What do these stories offer, if not romance? Well, just about everything else. There are old vampires, young vampires, and vampires of unguessable age; good, evil, and morally ambiguous vampires; vampires in night school, vampires who collect antiques, vampires at the circus. Even when there are broad similarities in theme between particular stories, the variation in detail is more than enough to render the similarity irrelevant. Both "Gap Year" by Christopher Barzak and "In the Future When All's Well" by the astonishingly versatile Catherynne M. Valente use vampirism to explore the uncertainties about oneself and one's future that come at the end of high school. But they write about very different kinds of vampire, and in very different styles (Valente's story is in the first person, and does a pitch-perfect job of capturing a teenager's voice without caricaturing it), to a point where comparing them feels pointless.
Fairly or not, I think of YA fiction as often playing it safe, offering the moral lessons adults want teens to take rather than ones that are actually accurate. That's not the case here. Several stories are very adult and dark; they have, well, teeth. Sometimes the tropes of lesser fiction are turned on their heads to disturbing effect, as in Garth Nix's "Vampire Weather," which looks like it's going in the obvious direction and then doesn't. But this isn't an entirely dark set of stories: there's heroism, optimism, and even humorous asides, as in Cassandra Clare and Holly Black's "The Perfect Dinner Party," which contrasts tips for ideal party-giving with the events of a very unusual evening.
All the stories in Teeth are at the very least well-written and easy to read, with some spark of originality that makes it clear why they were published. Even where I thought the basic concept was too familiar or too obvious, there was a detail or a sentence or a character that made it all worthwhile. This baseline of quality is what I've come to expect from Windling and Datlow; it's the reason I'll buy any anthology of theirs, regardless of the authors involved. This time around, my own favorites, in addition to "Vampire Weather" and "In the Future When All's Well," were "Sunbleached" by Nathan Ballingrud, a spare but poetic story about a home broken both literally and figuratively, and the vampire that lives underneath it; Kathe Koja's "Baby," a chilling narrative that brought out in me an unexpected sympathy; and "History" by Ellen Kushner, a gently melancholy piece that features a very different kind of vampire romance from the hot and sparkly variety.
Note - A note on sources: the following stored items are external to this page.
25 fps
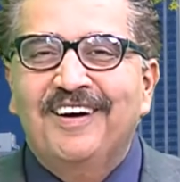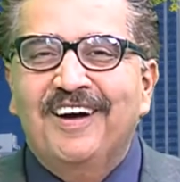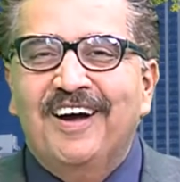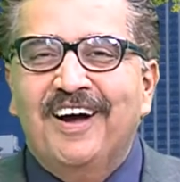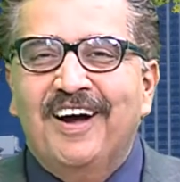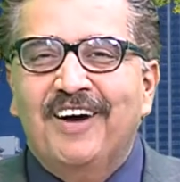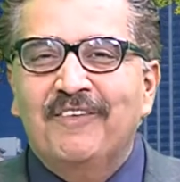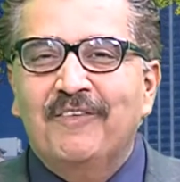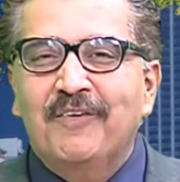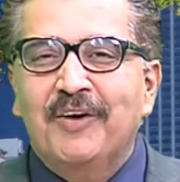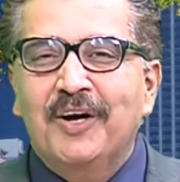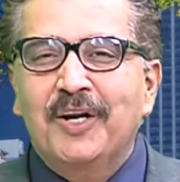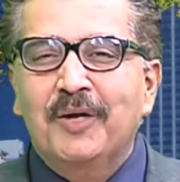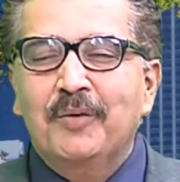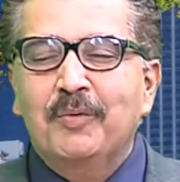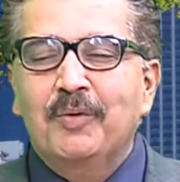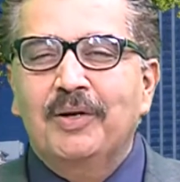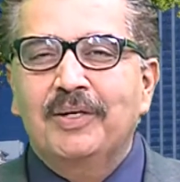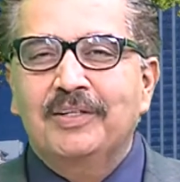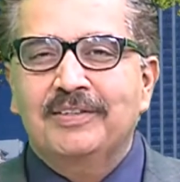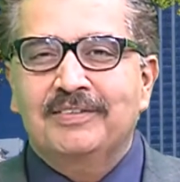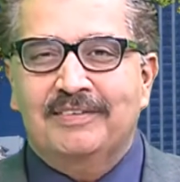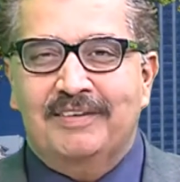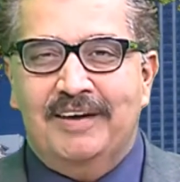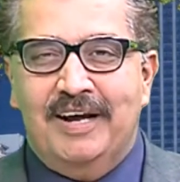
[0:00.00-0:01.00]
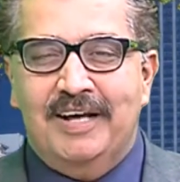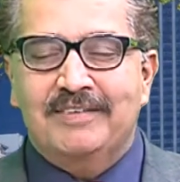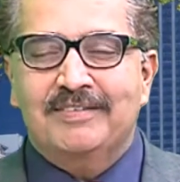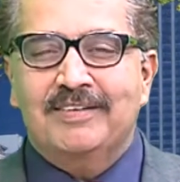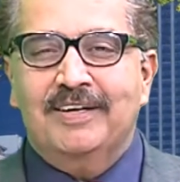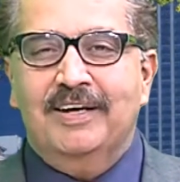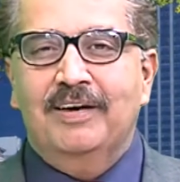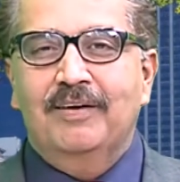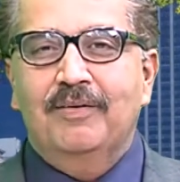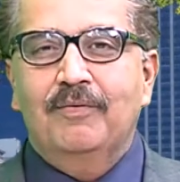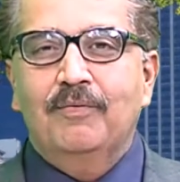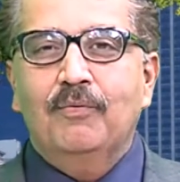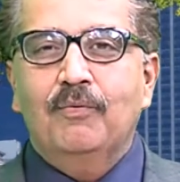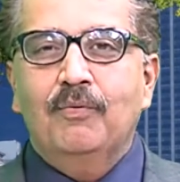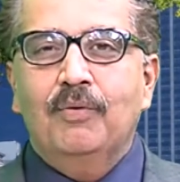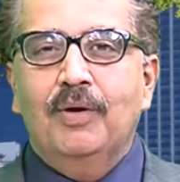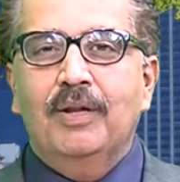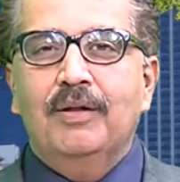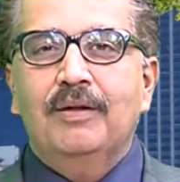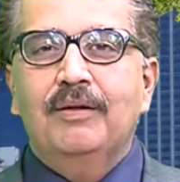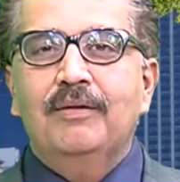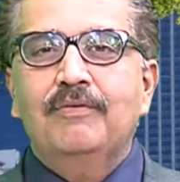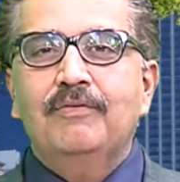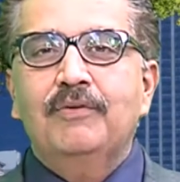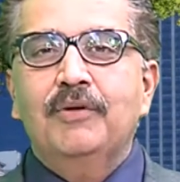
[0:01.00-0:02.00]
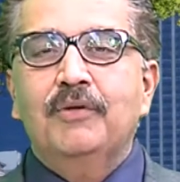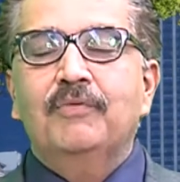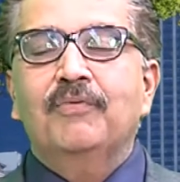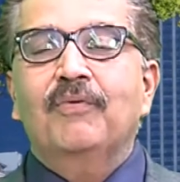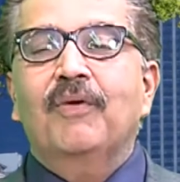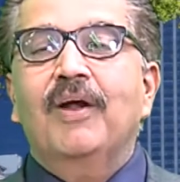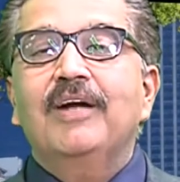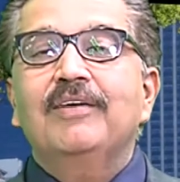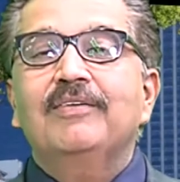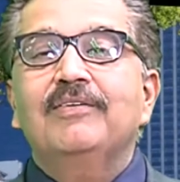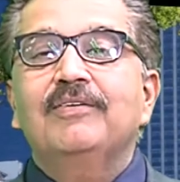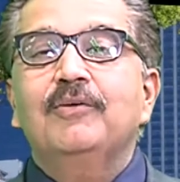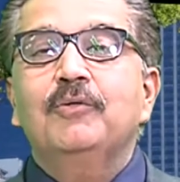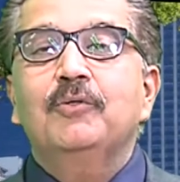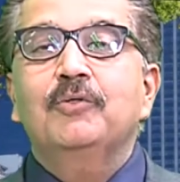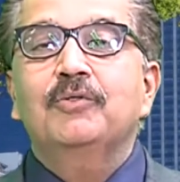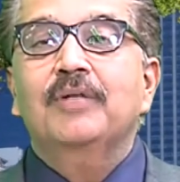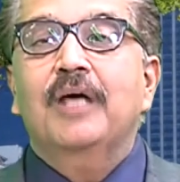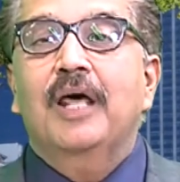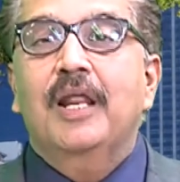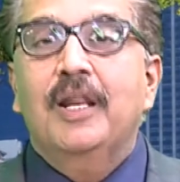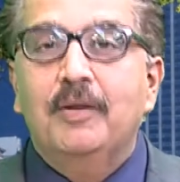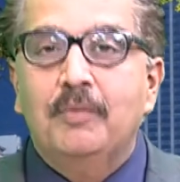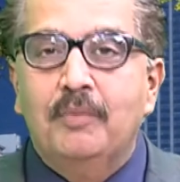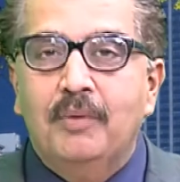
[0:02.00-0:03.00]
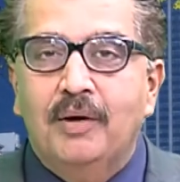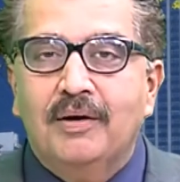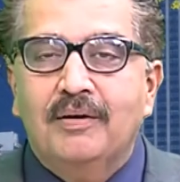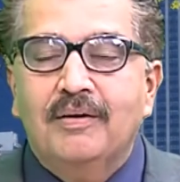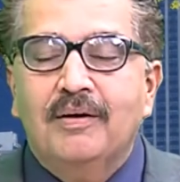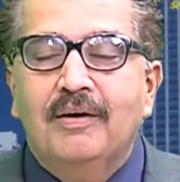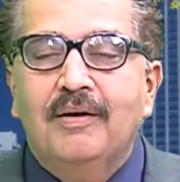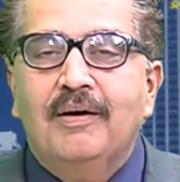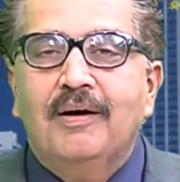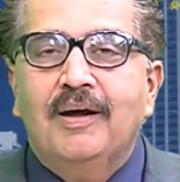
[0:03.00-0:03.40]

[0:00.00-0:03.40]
avoidable stress, and with friends you celebrate.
As Datlow and Windling's introduction reminds us, vampires stories have existed for a long time in a great many different places. Every time a popular new vampire concept emerges and spawns a thousand imitators, it's easy to decide that the blood-suckers are finally played out. But as long as there are humans, there will always be dark and unusual aspects of our existence to explore, and the vampire will surely remain an excellent way of doing that. No matter how many vampire stories are told, there will always be room for good new ones, and Teeth offers its readers nineteen of them in one inexpensive package.